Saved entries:
◆ ◆ ◆ ◆ ◆ ◆ ◆

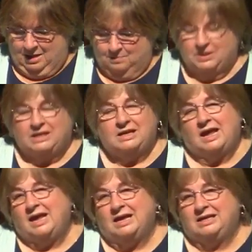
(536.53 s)
But
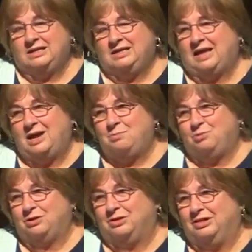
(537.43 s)

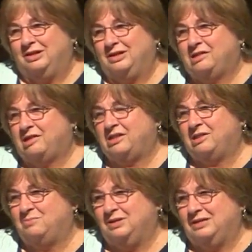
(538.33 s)
Gabriel saw
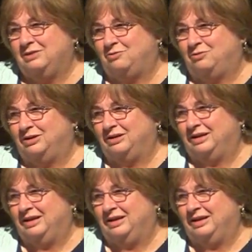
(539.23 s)
something different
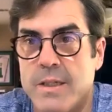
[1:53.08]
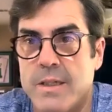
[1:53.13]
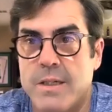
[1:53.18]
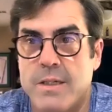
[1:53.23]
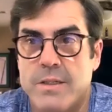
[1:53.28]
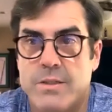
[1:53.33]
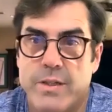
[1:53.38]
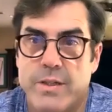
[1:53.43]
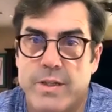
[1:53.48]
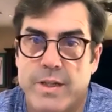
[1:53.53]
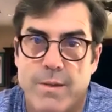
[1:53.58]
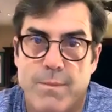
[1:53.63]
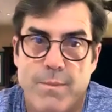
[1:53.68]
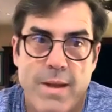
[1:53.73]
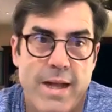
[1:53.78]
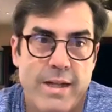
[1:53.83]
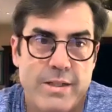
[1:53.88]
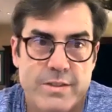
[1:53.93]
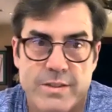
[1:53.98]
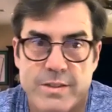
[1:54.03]
So you can
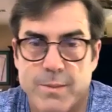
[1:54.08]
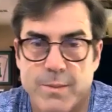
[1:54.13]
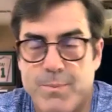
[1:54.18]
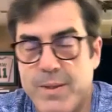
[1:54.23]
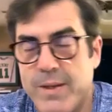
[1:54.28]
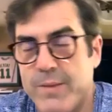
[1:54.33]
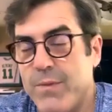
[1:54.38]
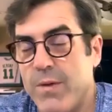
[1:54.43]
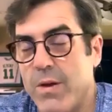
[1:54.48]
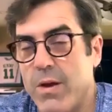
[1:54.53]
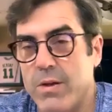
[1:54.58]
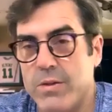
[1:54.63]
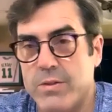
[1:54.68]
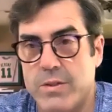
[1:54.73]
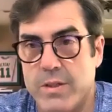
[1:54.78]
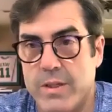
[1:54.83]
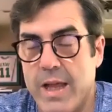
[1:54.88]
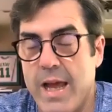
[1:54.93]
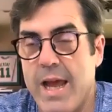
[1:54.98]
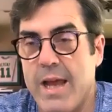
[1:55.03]
imagine the pitfalls
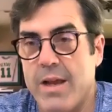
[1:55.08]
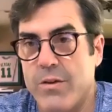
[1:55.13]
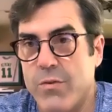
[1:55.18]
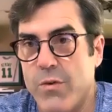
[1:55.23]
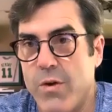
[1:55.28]
of that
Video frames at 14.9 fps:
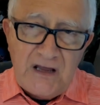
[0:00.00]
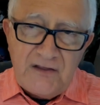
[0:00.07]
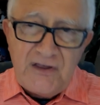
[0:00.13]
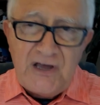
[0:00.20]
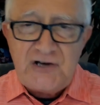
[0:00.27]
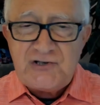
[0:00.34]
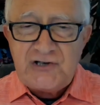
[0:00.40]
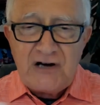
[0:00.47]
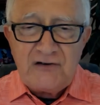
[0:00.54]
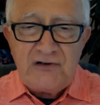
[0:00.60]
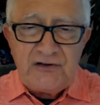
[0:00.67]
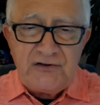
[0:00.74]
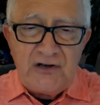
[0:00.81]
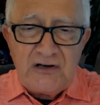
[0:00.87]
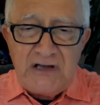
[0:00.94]
They shared
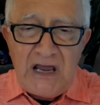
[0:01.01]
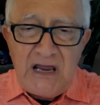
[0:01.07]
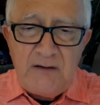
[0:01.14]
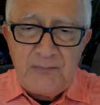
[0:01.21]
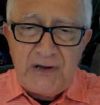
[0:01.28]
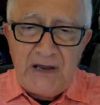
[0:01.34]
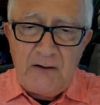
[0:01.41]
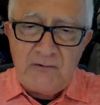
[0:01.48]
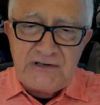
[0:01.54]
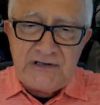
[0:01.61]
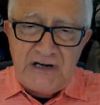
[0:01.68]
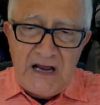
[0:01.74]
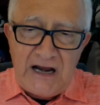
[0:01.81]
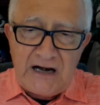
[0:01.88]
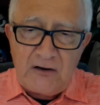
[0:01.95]
that their game plan was
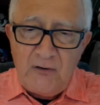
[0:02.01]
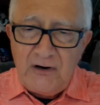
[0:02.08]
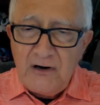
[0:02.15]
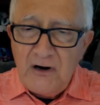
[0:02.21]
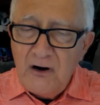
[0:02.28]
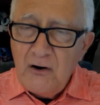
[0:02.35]
inadequate,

◆ ◆ ◆ ◆ ◆ ◆ ◆

● EXERCISE BRIEF:
Drop the images and repeat the data exactly.

● TASK SOLUTION:
(536.53 s)
But
(537.43 s)

(538.33 s)
Gabriel saw
(539.23 s)
something different
[1:53.08]
[1:53.13]
[1:53.18]
[1:53.23]
[1:53.28]
[1:53.33]
[1:53.38]
[1:53.43]
[1:53.48]
[1:53.53]
[1:53.58]
[1:53.63]
[1:53.68]
[1:53.73]
[1:53.78]
[1:53.83]
[1:53.88]
[1:53.93]
[1:53.98]
[1:54.03]
So you can
[1:54.08]
[1:54.13]
[1:54.18]
[1:54.23]
[1:54.28]
[1:54.33]
[1:54.38]
[1:54.43]
[1:54.48]
[1:54.53]
[1:54.58]
[1:54.63]
[1:54.68]
[1:54.73]
[1:54.78]
[1:54.83]
[1:54.88]
[1:54.93]
[1:54.98]
[1:55.03]
imagine the pitfalls
[1:55.08]
[1:55.13]
[1:55.18]
[1:55.23]
[1:55.28]
of that
Video frames at 14.9 fps:
[0:00.00]
[0:00.07]
[0:00.13]
[0:00.20]
[0:00.27]
[0:00.34]
[0:00.40]
[0:00.47]
[0:00.54]
[0:00.60]
[0:00.67]
[0:00.74]
[0:00.81]
[0:00.87]
[0:00.94]
They shared
[0:01.01]
[0:01.07]
[0:01.14]
[0:01.21]
[0:01.28]
[0:01.34]
[0:01.41]
[0:01.48]
[0:01.54]
[0:01.61]
[0:01.68]
[0:01.74]
[0:01.81]
[0:01.88]
[0:01.95]
that their game plan was
[0:02.01]
[0:02.08]
[0:02.15]
[0:02.21]
[0:02.28]
[0:02.35]
inadequate,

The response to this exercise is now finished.